> PROBLEM DETAILS: Only the text belongs in the answer: every line of the records below, transcribed exactly.

[Collected data entries]
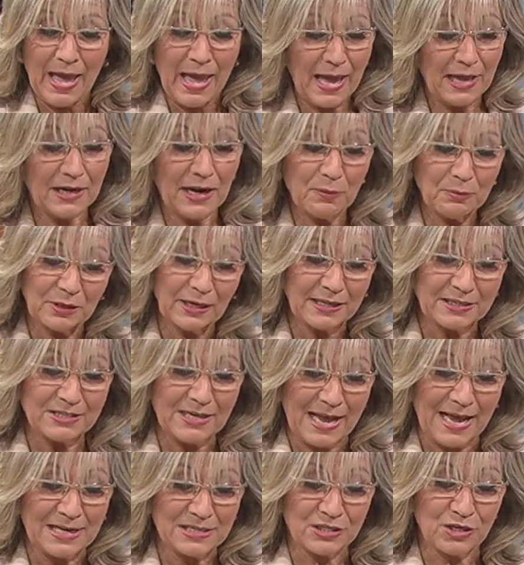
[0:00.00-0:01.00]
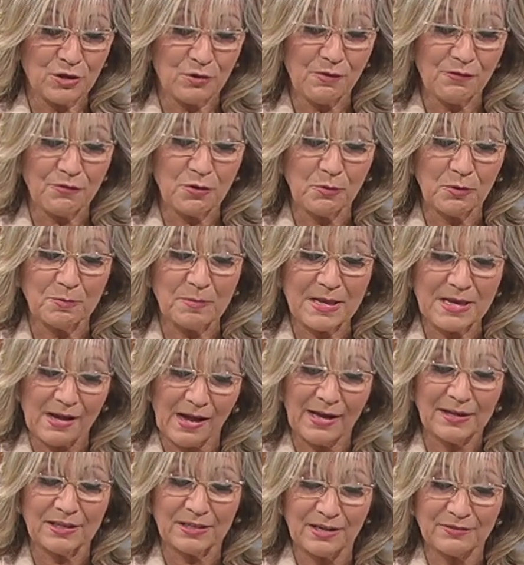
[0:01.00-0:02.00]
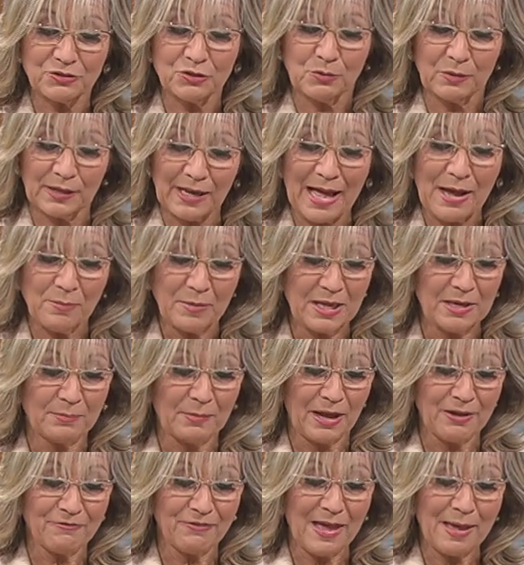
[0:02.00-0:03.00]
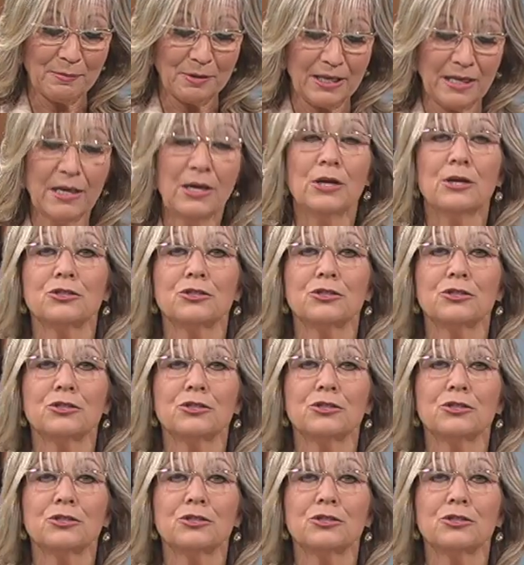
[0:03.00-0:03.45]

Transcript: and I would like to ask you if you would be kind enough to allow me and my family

> RESPONSE BELOW:
[0:00.00-0:01.00]
[0:01.00-0:02.00]
[0:02.00-0:03.00]
[0:03.00-0:03.45]

Transcript: and I would like to ask you if you would be kind enough to allow me and my family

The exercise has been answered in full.